(HealthDay News) – In patients with type 2 diabetes, persistent glomerular hyperfiltration is associated with nephropathy and greater declines in renal function.

Piero Ruggenenti, MD, from the Mario Negri Institute for Pharmacological Research in Bergamo, Italy, and colleagues analyzed the effect of the glomerular filtration rate (GFR) on GFR decline and nephropathy in 600 patients with type 2 diabetes and normo- or microalbuminuria from two randomized trials. Of these, 15% were hyperfiltering at inclusion (GFR of >120mL/min/1.73m²).

Over a median follow-up of four years the researchers found that the GFR fell by a median of 3.37mL/min/1.73m² per year. Patients who had a larger reduction in GFR at six months were more likely to have a slower subsequent decline, particularly patients who were hyperfiltering. Of hyperfiltering patients, progression to micro- or macroalbuminuria was more common in those with persistent hyperfiltration compared with those who became non-hyperfiltering or whose hyperfiltration had improved at six months (hazard ratio, 2.16).
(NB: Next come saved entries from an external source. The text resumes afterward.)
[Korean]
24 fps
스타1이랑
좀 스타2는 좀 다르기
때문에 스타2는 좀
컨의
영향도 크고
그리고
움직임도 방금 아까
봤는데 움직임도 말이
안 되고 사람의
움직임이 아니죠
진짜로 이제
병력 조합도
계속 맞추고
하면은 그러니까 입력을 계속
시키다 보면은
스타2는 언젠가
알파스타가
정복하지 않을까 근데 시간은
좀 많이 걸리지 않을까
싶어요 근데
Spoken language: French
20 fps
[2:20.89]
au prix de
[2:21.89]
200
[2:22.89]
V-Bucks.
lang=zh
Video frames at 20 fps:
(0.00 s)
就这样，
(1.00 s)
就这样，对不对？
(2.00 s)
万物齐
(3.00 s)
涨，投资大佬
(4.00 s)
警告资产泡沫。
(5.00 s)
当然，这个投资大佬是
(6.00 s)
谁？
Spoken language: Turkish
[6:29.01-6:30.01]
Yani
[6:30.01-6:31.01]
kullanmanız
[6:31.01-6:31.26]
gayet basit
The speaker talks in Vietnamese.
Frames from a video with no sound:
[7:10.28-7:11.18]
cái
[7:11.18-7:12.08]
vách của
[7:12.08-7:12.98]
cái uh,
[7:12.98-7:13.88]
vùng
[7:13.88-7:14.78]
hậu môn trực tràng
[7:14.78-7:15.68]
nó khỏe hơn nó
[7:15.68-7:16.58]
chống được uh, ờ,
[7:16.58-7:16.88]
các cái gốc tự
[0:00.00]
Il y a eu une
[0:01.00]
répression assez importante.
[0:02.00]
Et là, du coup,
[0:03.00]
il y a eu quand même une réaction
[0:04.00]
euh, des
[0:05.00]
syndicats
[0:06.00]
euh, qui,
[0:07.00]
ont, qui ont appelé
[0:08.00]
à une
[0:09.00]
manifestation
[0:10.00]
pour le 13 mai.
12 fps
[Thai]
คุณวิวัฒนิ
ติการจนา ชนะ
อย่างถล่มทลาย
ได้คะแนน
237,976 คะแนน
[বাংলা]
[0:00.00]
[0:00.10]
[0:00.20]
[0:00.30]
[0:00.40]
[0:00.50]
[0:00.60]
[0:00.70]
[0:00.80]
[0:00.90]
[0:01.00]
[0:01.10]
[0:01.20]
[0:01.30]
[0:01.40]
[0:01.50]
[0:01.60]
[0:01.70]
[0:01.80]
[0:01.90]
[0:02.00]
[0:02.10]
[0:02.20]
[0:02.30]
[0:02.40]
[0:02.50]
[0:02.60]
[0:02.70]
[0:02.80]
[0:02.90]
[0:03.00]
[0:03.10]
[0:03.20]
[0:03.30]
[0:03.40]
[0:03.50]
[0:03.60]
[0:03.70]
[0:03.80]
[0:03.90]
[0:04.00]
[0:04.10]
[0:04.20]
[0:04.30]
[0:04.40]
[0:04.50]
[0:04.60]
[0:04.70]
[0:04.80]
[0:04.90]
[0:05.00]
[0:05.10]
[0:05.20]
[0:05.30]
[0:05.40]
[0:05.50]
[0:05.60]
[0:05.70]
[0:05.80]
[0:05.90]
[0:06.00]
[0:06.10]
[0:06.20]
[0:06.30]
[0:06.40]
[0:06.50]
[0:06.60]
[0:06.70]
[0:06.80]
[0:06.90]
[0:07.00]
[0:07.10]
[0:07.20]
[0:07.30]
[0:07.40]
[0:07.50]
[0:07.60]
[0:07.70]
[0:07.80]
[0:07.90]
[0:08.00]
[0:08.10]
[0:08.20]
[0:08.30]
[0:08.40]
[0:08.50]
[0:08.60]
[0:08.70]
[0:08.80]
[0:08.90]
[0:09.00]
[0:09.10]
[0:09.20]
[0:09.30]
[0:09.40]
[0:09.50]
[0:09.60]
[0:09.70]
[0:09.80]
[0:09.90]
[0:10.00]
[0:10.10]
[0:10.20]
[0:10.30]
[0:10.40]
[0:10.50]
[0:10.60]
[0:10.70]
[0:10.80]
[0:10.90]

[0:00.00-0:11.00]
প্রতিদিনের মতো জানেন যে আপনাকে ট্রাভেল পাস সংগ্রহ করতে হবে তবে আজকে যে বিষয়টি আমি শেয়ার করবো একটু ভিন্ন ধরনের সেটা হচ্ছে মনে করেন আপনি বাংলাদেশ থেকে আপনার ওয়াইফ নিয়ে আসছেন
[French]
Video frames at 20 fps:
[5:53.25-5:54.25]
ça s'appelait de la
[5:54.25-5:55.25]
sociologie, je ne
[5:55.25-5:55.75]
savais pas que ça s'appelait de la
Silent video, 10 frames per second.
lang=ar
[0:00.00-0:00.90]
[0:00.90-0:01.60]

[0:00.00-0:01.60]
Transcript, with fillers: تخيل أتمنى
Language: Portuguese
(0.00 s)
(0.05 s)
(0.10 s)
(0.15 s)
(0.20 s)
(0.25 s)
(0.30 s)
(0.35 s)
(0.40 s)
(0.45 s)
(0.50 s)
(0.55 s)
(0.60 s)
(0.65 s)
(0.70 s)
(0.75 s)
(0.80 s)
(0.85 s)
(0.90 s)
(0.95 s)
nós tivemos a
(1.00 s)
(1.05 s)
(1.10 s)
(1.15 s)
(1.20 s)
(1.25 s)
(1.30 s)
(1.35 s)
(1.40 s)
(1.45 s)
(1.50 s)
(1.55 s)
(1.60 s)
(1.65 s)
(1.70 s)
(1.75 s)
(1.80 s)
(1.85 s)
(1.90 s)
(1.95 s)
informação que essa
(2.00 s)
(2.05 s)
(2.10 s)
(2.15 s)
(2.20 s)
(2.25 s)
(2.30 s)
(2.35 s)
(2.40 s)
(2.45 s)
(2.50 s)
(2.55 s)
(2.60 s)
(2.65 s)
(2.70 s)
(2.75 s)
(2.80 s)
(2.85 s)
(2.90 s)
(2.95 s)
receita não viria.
Amelioration of hyperfiltration was associated with improvements in blood pressure, metabolic control, and the glucose disposal rate, as well as slower long-term GFR decline, and was independent of baseline characteristics or angiotensin-converting-enzyme inhibition.

“Results of our observational post hoc analyses suggest that in hypertensive type 2 diabetic subjects with normo- or microalbuminuria, persistent hyperfiltration is an independent risk factor for accelerated renal function loss and development or progression of nephropathy, whereas amelioration of hyperfiltration is renoprotective,” Ruggenenti and colleagues conclude.

The randomized trials were sponsored by Abbott and Chiesi Farmaceutici.